Have I ever written anything without having a reason for writing each and every word? Oh yes!
So my point that Mike would have had to have believed that Victorian diaries could only be obtained through second hand book dealers, and specifically through Martin Earl, so that he had no idea that one could possibly pick one up in another way, such as at an auction, has been completely ignored (other than the blink-and-you'd-miss-it comment "He found out such things were not that easy to obtain - by that route at least").
My point that Mike could not have known that the diary he had supposedly been shown on 9th March was genuinely from the right period has apparently been accepted but we are told that it "Makes sense to me that he would be hoping the physical book was right for the only date inside - May 1889 - and therefore he'd want to know if diaries genuinely from the 1880s were easy to obtain". Well it might make sense to someone in a lunatic asylum but outside of those padded walls real people don't start carrying out investigations of fakes by trying to buy their own materials for making those fakes, especially when they don't even know if the material used in the fake was genuinely from the period or not.

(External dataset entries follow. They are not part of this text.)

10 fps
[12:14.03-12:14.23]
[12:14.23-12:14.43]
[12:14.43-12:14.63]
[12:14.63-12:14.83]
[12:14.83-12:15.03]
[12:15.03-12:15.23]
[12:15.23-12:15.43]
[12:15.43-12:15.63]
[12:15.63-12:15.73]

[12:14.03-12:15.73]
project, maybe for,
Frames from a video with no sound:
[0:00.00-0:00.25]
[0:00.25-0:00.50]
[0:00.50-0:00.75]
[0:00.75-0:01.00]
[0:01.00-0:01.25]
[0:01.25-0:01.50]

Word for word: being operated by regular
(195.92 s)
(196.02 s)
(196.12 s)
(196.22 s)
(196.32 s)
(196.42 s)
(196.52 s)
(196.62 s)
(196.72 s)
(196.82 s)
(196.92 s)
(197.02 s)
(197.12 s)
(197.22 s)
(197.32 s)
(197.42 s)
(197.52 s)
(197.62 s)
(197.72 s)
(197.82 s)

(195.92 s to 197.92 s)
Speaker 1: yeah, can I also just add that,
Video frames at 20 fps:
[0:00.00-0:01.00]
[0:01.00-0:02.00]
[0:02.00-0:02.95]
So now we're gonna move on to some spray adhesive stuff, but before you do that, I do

It all sounds utterly crazy to me.
For the record, I have never said that Mike waited for a response to his enquiry before trying the auction option. I have no idea when he tried the auction option. 31st March makes sense but it could have been earlier for all I know. I clearly recall saying that there is nothing wrong with having a Plan B in case Plan A doesn't work.
I have said time and time again that Mike only knew that he wasn't going to be able to use the 1891 diary once he had received it.
And once the 1891 diary arrived, Mike knew that his advertisement hadn't produced any positive results but it wasn't so much the wording of the advertisement that was the problem than the fact that there were evidently no suitable diaries available via Martin Earl in that time period. Had suitable diaries been available, the wording of the advertisement was absolutely perfect to attract them. The failure was not in the wording but in the lack of Victorian diaries for sale in the bookdealing community.
David - You probably noticed this, but before Albert Johnson even contacted Robert Smith he gave an interview to the Liverpool Daily Post. I've never been able to get a copy of the article, but it looks like it probably appeared on May 13, 1993 (?). I think Shirley Harrison characterized the tone of the article as "sarcastic," but doesn't quote it. It would be interesting to see Albert's original statement.
RJ - The Liverpool Daily Post of 13 May 1993 features an article by Nick Warren explaining why he does not believe James Maybrick was Jack the Ripper but I don't see any mention of Albert. Looked through other editions in May, I couldn't see any obvious mention of the watch.
Harrison (2003, p. 25) says of this period, after the newspaper was contacted by Albert: "The Liverpool Post, sensing scandal, ran an article. As was to happen so often in the future, the Maybrick/Ripper possibility was condemned before it was investigated". I assume that the article she is referring to is the Nick Warren one of 13th May. If the article followed Albert's call to the Post's newsroom it would at least help to date the discovery of the scratches to the first half of the month.